Sometime with her the sea-horse he doth back
Among the blue Nereides: and when
Weary of waters goddess-like again
She the high mountains actively assays,
And there amongst the light Oriades,
That ride the swift roes, Phœbe doth resort:
Sometime amongst those that with them comport
The Hamadriades, doth the woods frequent;
And there she stays not, but incontinent
Calls down the dragons that her chariot draw,
And with Endymion pleased that she saw,
Mounteth thereon, in twinkling of an eye
Stripping the winds——”

Fletcher again, a writer with whom Keats was very familiar, and whose inspiration, in the idyllic and lyric parts of his work, is closely kindred to his own—Fletcher in the Faithful Shepherdess makes Chloe tell, in lines beautifully paraphrased and amplified from Theocritus—

“How the pale Phœbe, hunting in a grove,
First saw the boy Endymion, from whose eyes
She took eternal fire that never dies;
How she convey’d him softly in a sleep,
His temples bound with poppy, to the steep
Head of old Latmus, where she stoops each night,
Gilding the mountain with her brother’s light,
To kiss her sweetest.”

The subject thus touched by Drayton and Fletcher had been long, as we have seen already, in Keats’s thoughts. Not only had the charm of this old pastoral nature-myth of the Greeks interwoven itself in his being with his natural sensibility to the physical and spiritual spell of moonlight: but deeper and more abstract meanings than its own had gathered about the story in his mind. The divine vision which haunts Endymion in dreams is for Keats symbolical of Beauty itself, and it is the passion of the human soul for beauty which he attempts, more or less consciously, to shadow forth in the quest of the shepherd-prince after his love[33].

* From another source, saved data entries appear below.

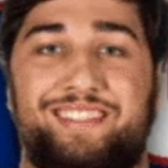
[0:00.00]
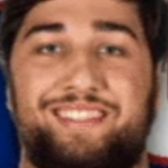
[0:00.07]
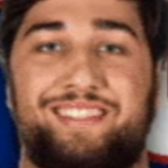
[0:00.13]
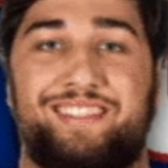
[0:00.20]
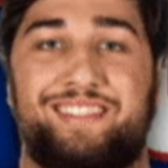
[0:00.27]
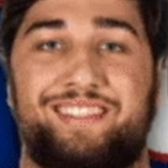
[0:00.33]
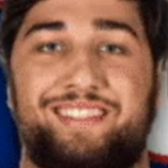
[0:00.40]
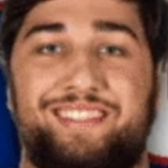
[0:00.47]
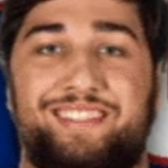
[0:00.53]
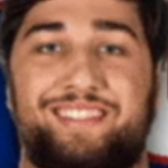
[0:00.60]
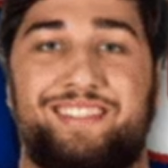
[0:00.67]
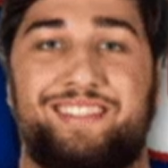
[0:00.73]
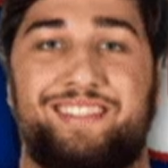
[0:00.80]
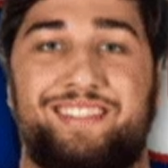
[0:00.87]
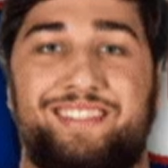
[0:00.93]

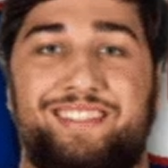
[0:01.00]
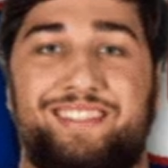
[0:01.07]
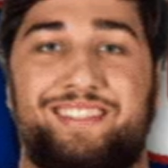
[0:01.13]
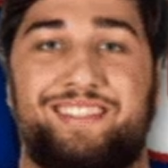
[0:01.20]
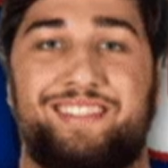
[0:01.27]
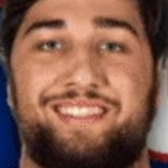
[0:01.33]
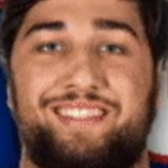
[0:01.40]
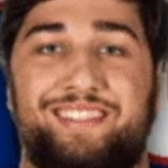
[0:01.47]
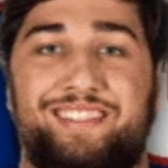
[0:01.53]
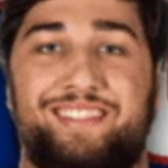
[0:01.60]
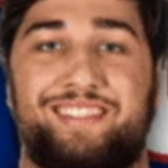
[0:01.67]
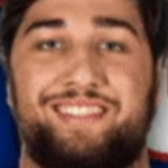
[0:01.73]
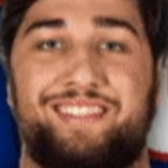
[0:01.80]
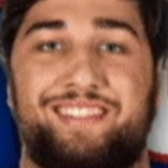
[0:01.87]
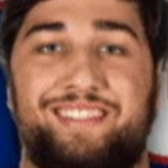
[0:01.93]

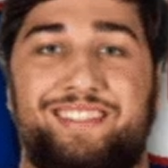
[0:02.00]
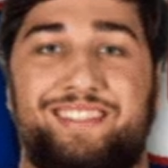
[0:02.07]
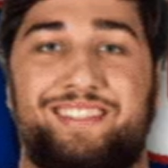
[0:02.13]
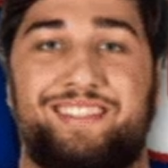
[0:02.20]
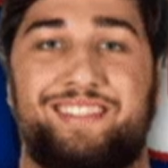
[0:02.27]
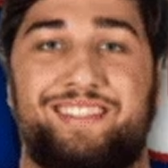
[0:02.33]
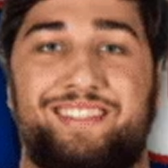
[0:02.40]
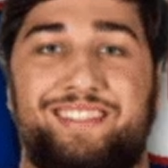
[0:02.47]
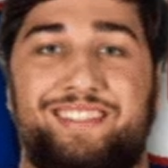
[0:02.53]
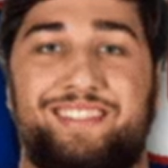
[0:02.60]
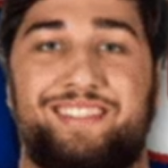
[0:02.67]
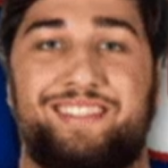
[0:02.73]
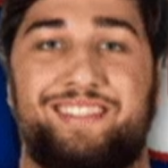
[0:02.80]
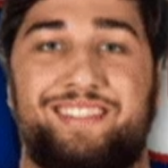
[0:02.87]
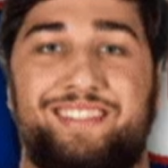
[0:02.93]

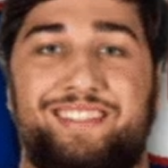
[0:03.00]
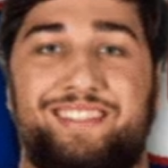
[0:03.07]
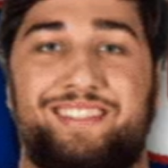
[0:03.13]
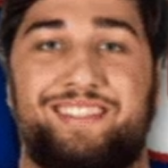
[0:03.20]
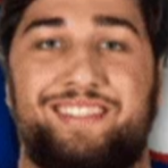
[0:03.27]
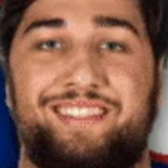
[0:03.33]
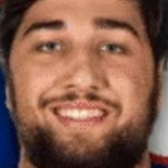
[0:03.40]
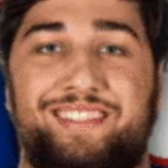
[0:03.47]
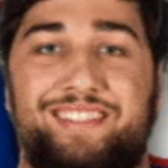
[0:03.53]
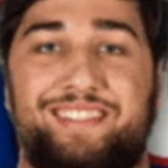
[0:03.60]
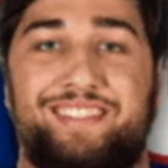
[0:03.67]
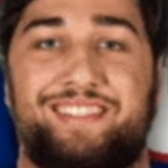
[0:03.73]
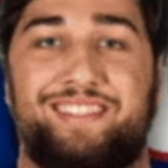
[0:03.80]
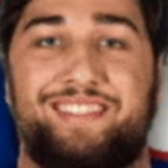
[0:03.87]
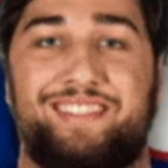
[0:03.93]

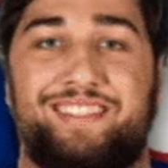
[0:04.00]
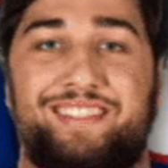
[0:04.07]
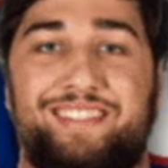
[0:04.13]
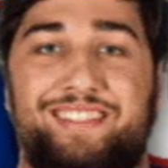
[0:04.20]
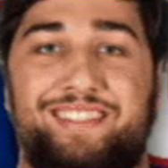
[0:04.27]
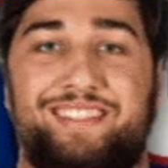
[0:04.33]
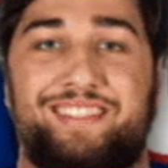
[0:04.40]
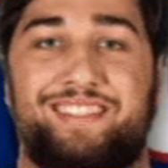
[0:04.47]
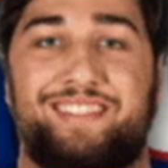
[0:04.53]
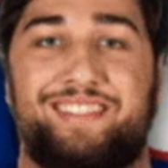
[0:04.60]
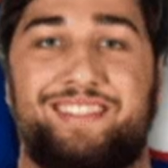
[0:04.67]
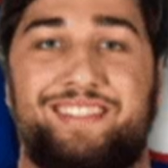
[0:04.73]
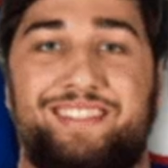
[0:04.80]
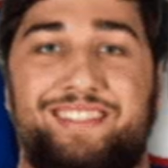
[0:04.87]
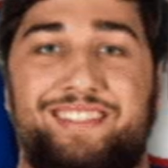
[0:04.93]

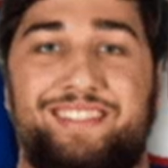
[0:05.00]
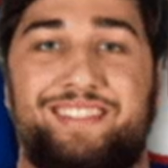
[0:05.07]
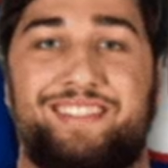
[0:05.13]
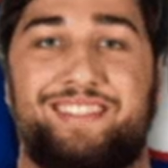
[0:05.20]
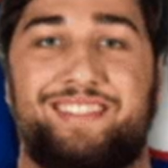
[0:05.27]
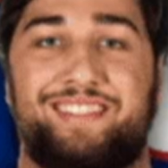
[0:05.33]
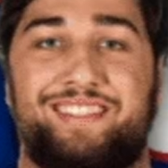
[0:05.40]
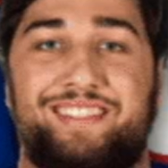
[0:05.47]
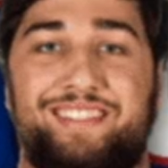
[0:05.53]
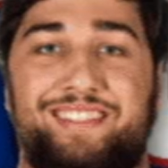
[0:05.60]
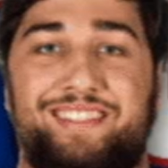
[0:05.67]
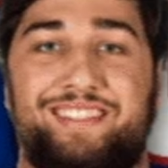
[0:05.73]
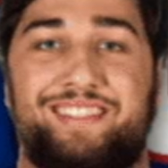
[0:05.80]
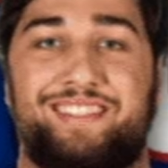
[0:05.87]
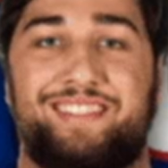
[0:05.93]

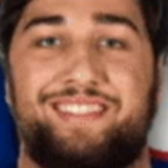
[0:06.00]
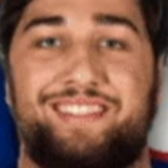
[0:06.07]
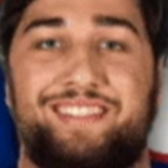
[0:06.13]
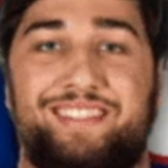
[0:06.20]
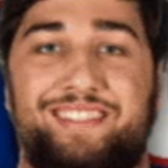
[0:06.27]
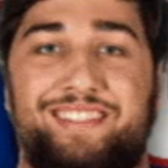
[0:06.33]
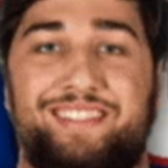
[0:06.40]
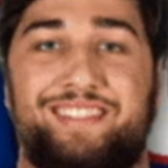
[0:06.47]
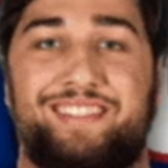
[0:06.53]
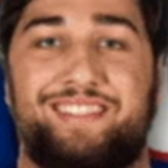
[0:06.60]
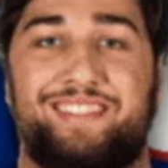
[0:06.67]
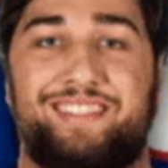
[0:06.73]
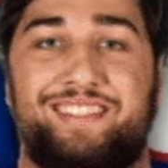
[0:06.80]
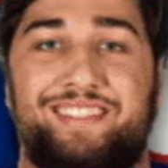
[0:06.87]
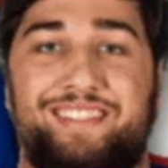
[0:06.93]

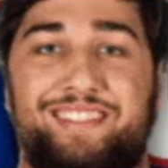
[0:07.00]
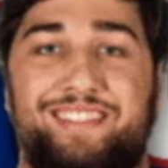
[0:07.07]
[no speech]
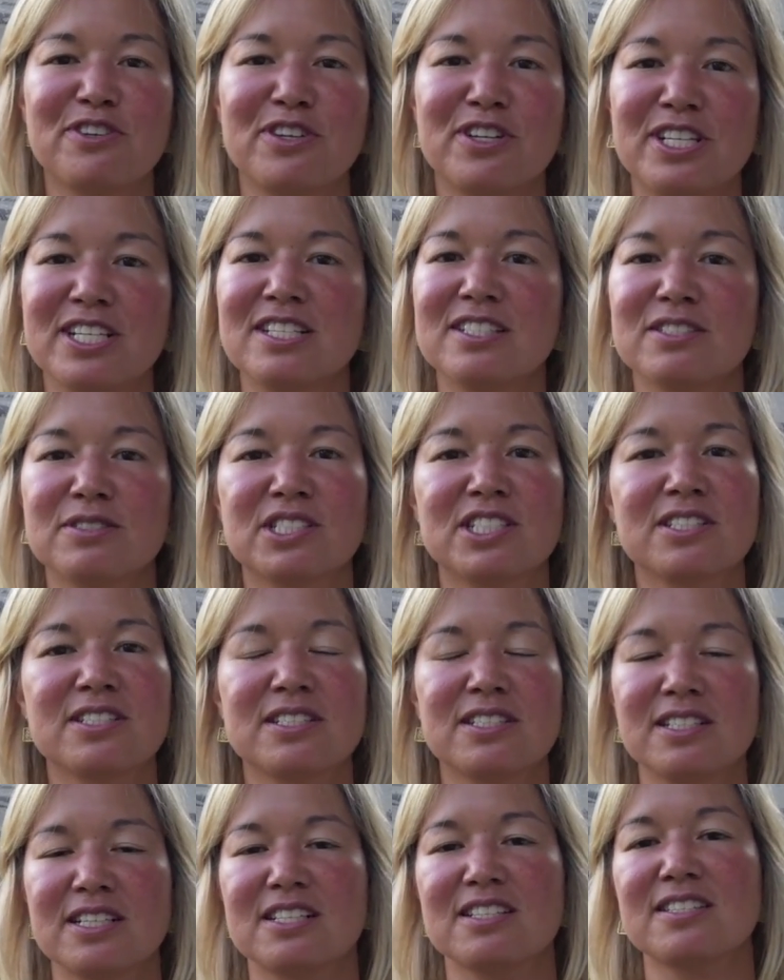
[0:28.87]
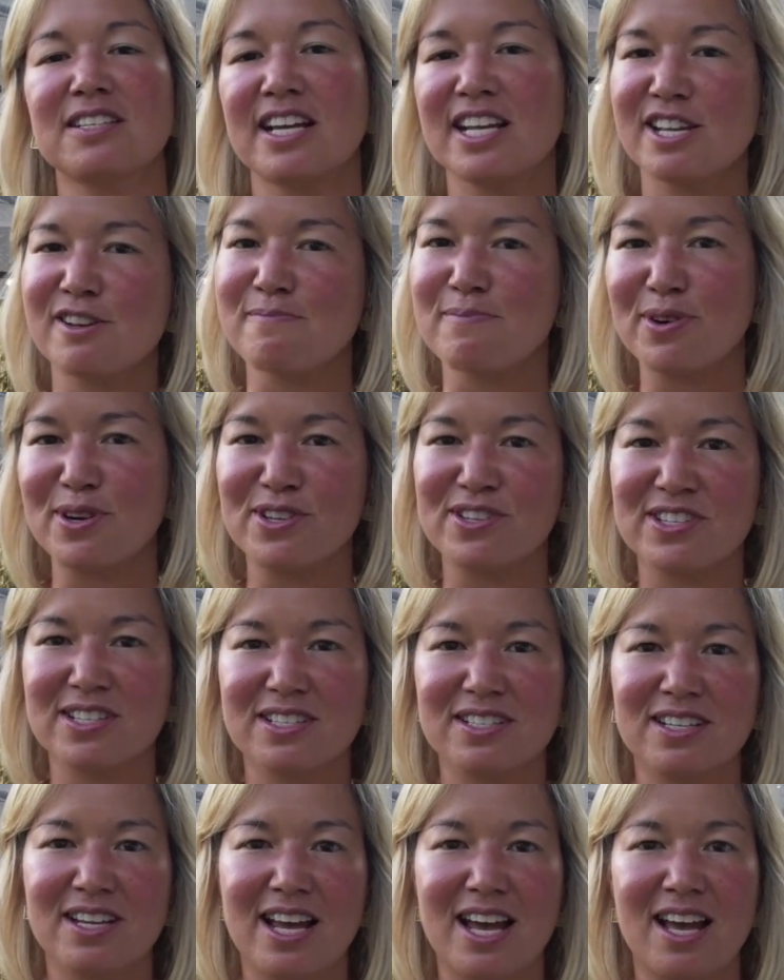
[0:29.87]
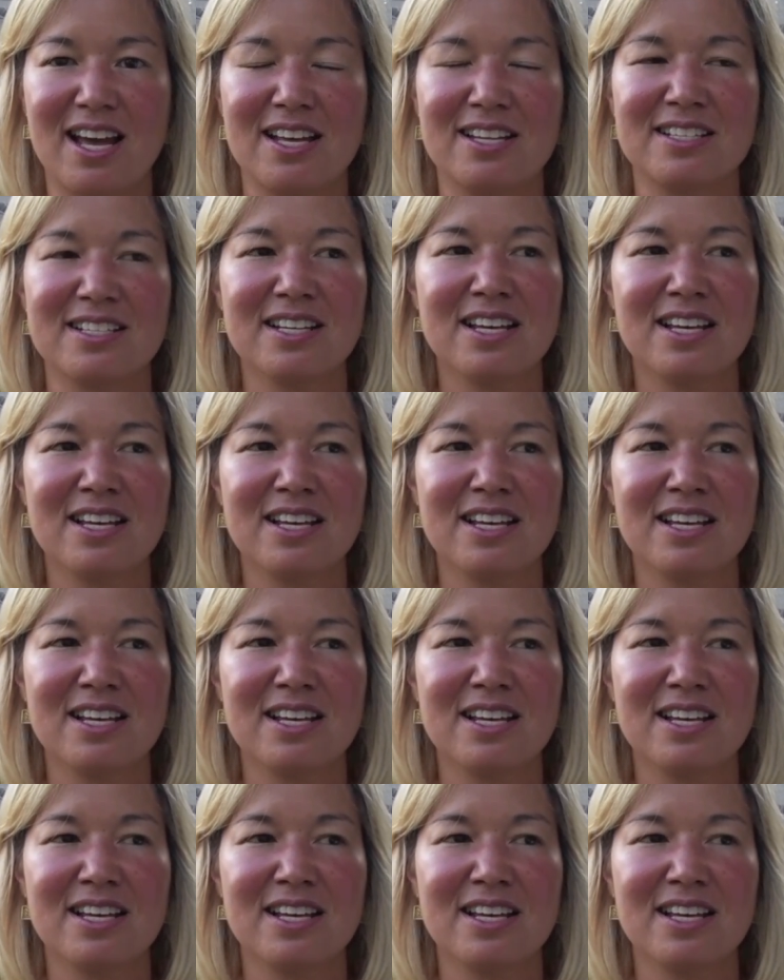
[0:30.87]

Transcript: and he's just an exciting person and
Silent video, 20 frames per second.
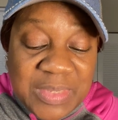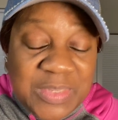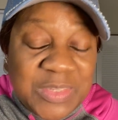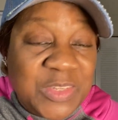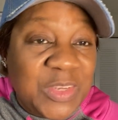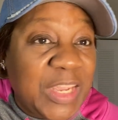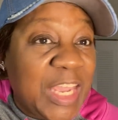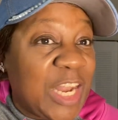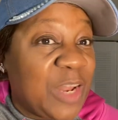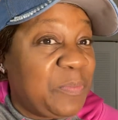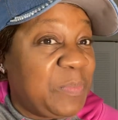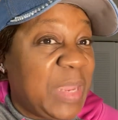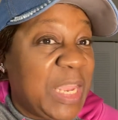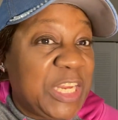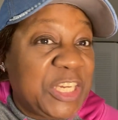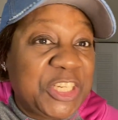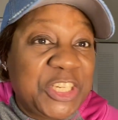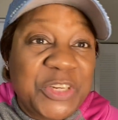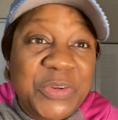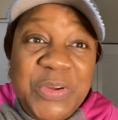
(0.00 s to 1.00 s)
So you got to
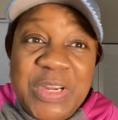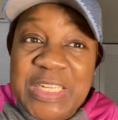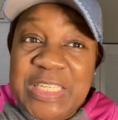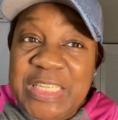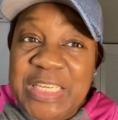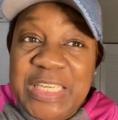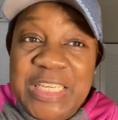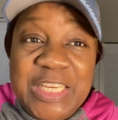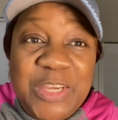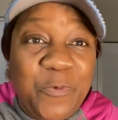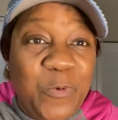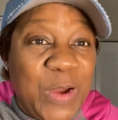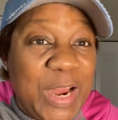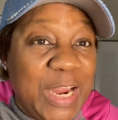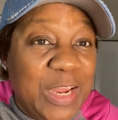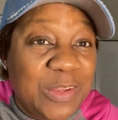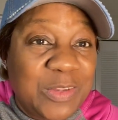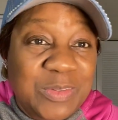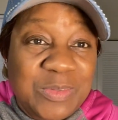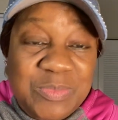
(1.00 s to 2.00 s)
make sure it's good
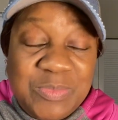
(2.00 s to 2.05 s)
ground.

The manner in which Keats set about relating the Greek story, as he had thus conceived it, was as far from being a Greek or ‘classical’ manner as possible. He indeed resembles the Greeks, as we have seen, in his vivid sense of the joyous and multitudinous life of nature: and he loved to follow them in dreaming of the powers of nature as embodied in concrete shapes of supernatural human activity and grace. Moreover, his intuitions for every kind of beauty being admirably swift and true, when he sought to conjure up visions of the classic past, or images from classic fable, he was able to do so often magically well. To this extent Keats may justly be called, as he has been so often called, a Greek, but no farther. The rooted artistic instincts of that race, the instincts which taught them in all the arts alike, during the years when their genius was most itself, to select and simplify, rejecting all beauties but the vital and essential, and paring away their material to the quick that the main masses might stand out unconfused, in just proportions and with outlines rigorously clear—these instincts had neither been implanted in Keats by nature, nor brought home to him by precept and example. Alike by his aims and his gifts, he was in his workmanship essentially ‘romantic,’ Gothic, English. A general characteristic of his favourite Elizabethan poetry is its prodigality of incidental and superfluous beauties: even in the drama, it takes the powers of a Shakspere to keep the vital play of character and passion unsmothered by them, and in most narrative poems of the age the quality is quite unchecked. To Keats, at the time when he wrote Endymion, such incidental and secondary luxuriance constituted an essential, if not the chief, charm of poetry. “I think poetry,” he says, “should surprise by a fine excess:” and with reference to his own poem during its progress, “it will be a test, a trial of my powers of imagination, and chiefly of my invention—which is a rare thing indeed—by which I must make 4000 lines of one bare circumstance, and fill them with poetry.”